Slike strani
PDF
ePub

In the hills north of Eagle Creek these rocks are imperfectly exposed along burned ridges and spurs and are overlain by rocks of the Nation River formation, which forms cappings on the higher hilltops. The exposures are too much separated to be pieced together into a continuous stratigraphic section, but the lithology shows the general character of this part of the sequence. Among the rocks seen were chert and siliceous slate, veined with secondary quartz; quartzitic graywacke; sandstone that weathers yellow-brown; finegrained light-gray quartzite, probably a finely recrystallized chert; and fossiliferous cherty grit, which occurs near the Nation River beds and therefore high in the sequence of beds in the transitional formation. In going downhill toward Eagle Creek from the ridge that separates Eagle and Last Chance Creeks, much siliceous slate with beds of black chert is found cropping out along the spurs. The chert here as elsewhere in this formation weathers white, owing to the formation of a covering of opalescent material, which ranges from a thin veneer to a layer half an inch thick. The chert is interbedded with siliceous slate in beds 6 inches to 2 feet thick, and in places the bedding planes are emphasized by banding. The rocks exposed in the bluffs along Eagle Creek, which probably represent a lower horizon in the formation than the rocks above enumerated, include black shale that weathers brown, with numerous flattened ellipsoidal and reniform chert concretions along the bedding planes; nodular black sandy shale in beds from a few inches to a foot thick, containing pyrite nodules ranging from disklike forms to those approaching the frustum of a cone; soft thin-bedded dark-gray nodular sandy shale; bluish-gray hackly argillite, perhaps somewhat calcareous; siliceous slate in beds 1 to 4 inches thick; and chert like that seen farther up on the hill slopes. Apparently, therefore, these lower beds, as seen along Eagle Creek, are somewhat less siliceous than the higher beds seen on the hill slopes to the north and at the head of Shade Creek.

STRUCTURE AND THICKNESS

At the head of the North Fork of Shade Creek these rocks strike northwest and dip gently southwest. They overlie a wedge of Ordovician slates, too thin to be shown on the accompanying map, and underlie the rocks of the Nation River formation. No structural discordance between these rocks and either the overlying or the underlying rocks is apparent. About 3 miles northwest of the Shade Creek croppings, near the Middle Cambrian limestone, the contact between these Middle Devonian rocks and the overlying Nation River formation is exceptionally well exposed in the head of a gulch which drains southwestward to the Yukon. Here both these beds and the beds of the Nation River formation dip southward and, as elsewhere, no

structural discordance is visible. Nevertheless discontinuities in sedimentation must be represented, both at the base and at the top of these Middle Devonian beds, because considerable parts of the stratigraphic sequence are absent at both horizons.
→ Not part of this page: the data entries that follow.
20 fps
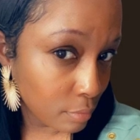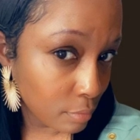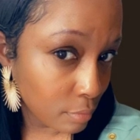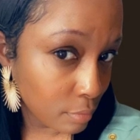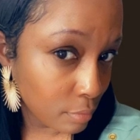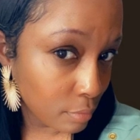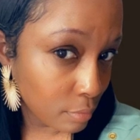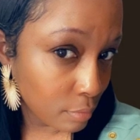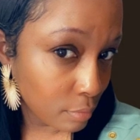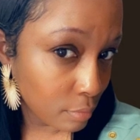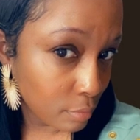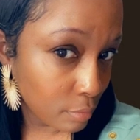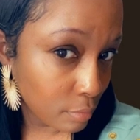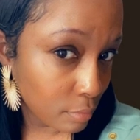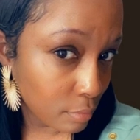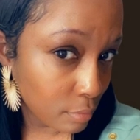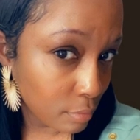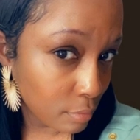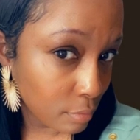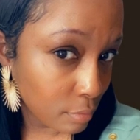
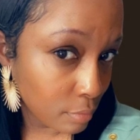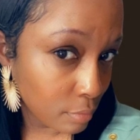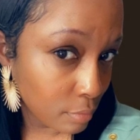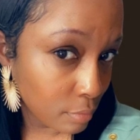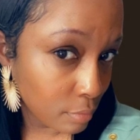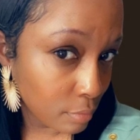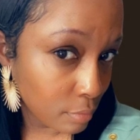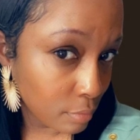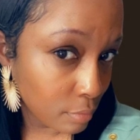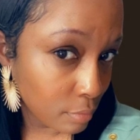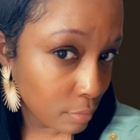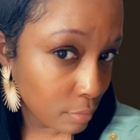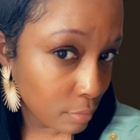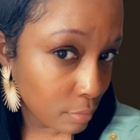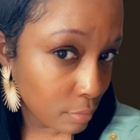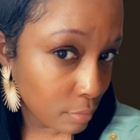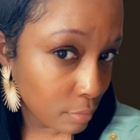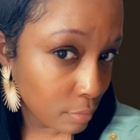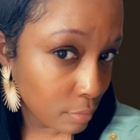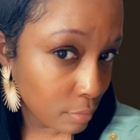
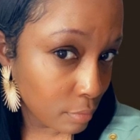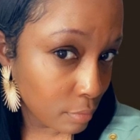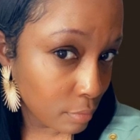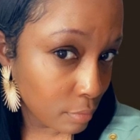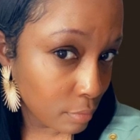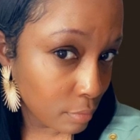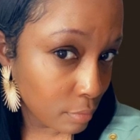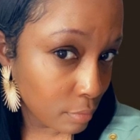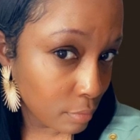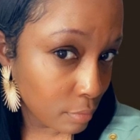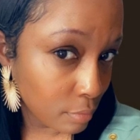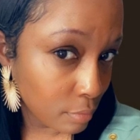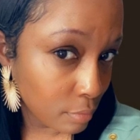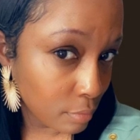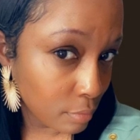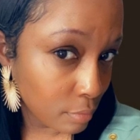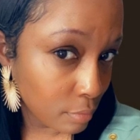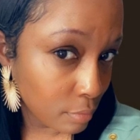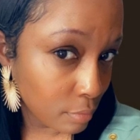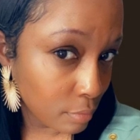
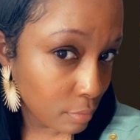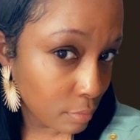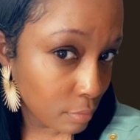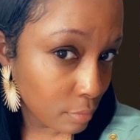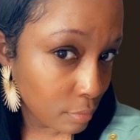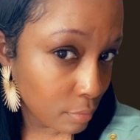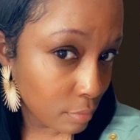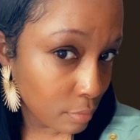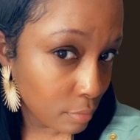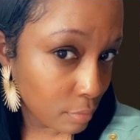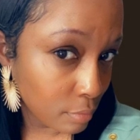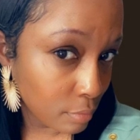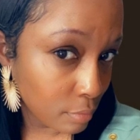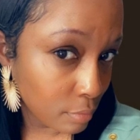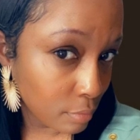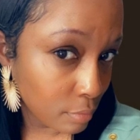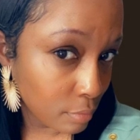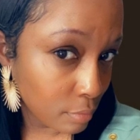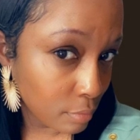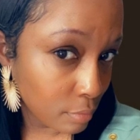
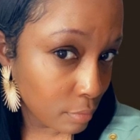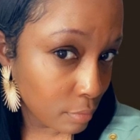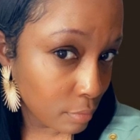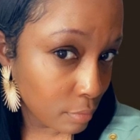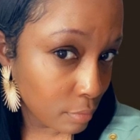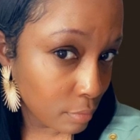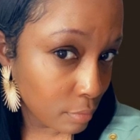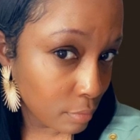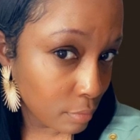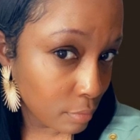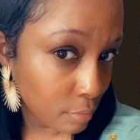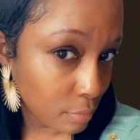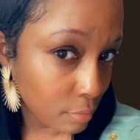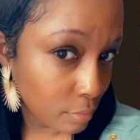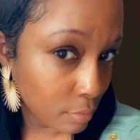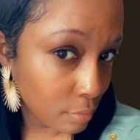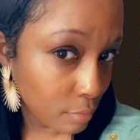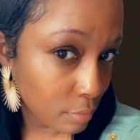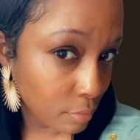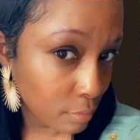
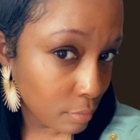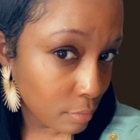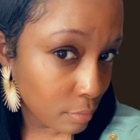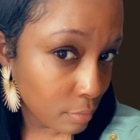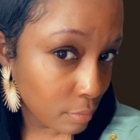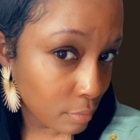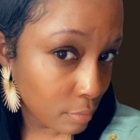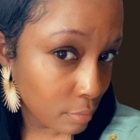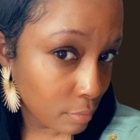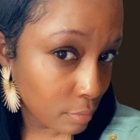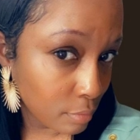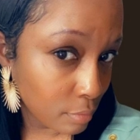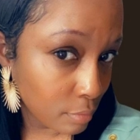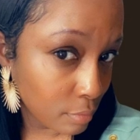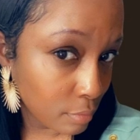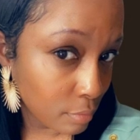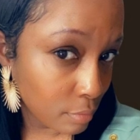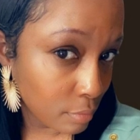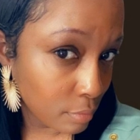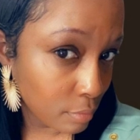
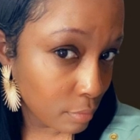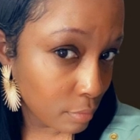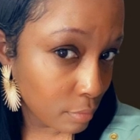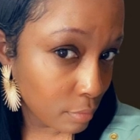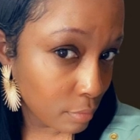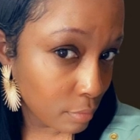[no speech]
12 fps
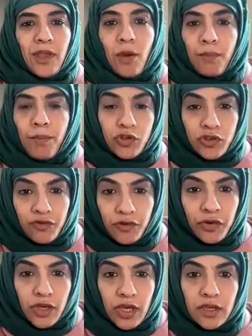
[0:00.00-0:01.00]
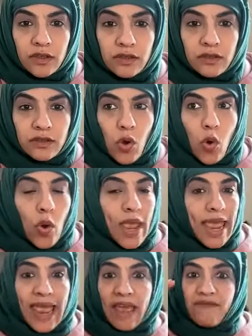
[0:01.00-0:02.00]
a box of cookies, or
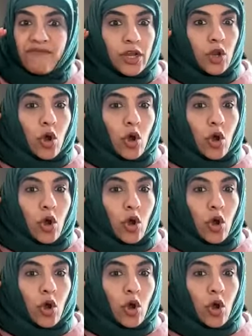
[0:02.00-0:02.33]
have that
The rocks of this formation, as exposed in the valley of Eagle Creek, are highly disturbed, and numerous observations of the attitude of the beds yields little more than a general idea of the regional trend, which appears to be about N. 75° W. The beds are closely folded but not welded into flattened or appressed folds of the type seen in the older rocks to the south. The dip of the beds reverses at short intervals, in places within a few feet, so that little idea of the general dip can be obtained. The whole sequence consists of incompetent beds, and the idea naturally suggests itself that these rocks have been a place of readjustment for some of the tangential forces that produced the thrust faulting and overturning of the more competent older rocks to the south. In other words, the more massive rocks to the south have been a buttress against which most of the tangential forces from the south have been expended, but some of the compressional stresses have been transmitted northward into these weaker beds, producing the observed close folding. The rocks of this series that crop out along the northwest bank of the Yukon below Eagle continue N. 75° W. into the hills north of Mission Creek but are nowhere very well exposed. This belt of rocks is believed to be overlain unconformably to the north by the Nation River formation, of Pennsylvanian (?) age, but its contact with the older rocks to the south is probably determined by faulting.

AGE AND CORRELATION

The assignment of these rocks to the Middle Devonian is based on a collection of fossils made in 1928. The location and determination of those fossils are given herewith:

[ocr errors]

28AMt260. North Fork of Shade Creek, 0.72 mile N. 13° W. from Hug" boundary triangulation station (McCann Hill):

Favosites sp.

Acervularia (?) sp.

Zaphrentis sp.

Leiorhynchus sp.

Spirifer sp.

Stropheodonta sp.

Bactrites (?) sp.

Orthoceras sp.

With regard to this collection, Doctor Kirk states: "All of this chert material is fragmentary and does not permit of closer identification. It is almost certain, however, that a high Middle Devonian horizon is represented."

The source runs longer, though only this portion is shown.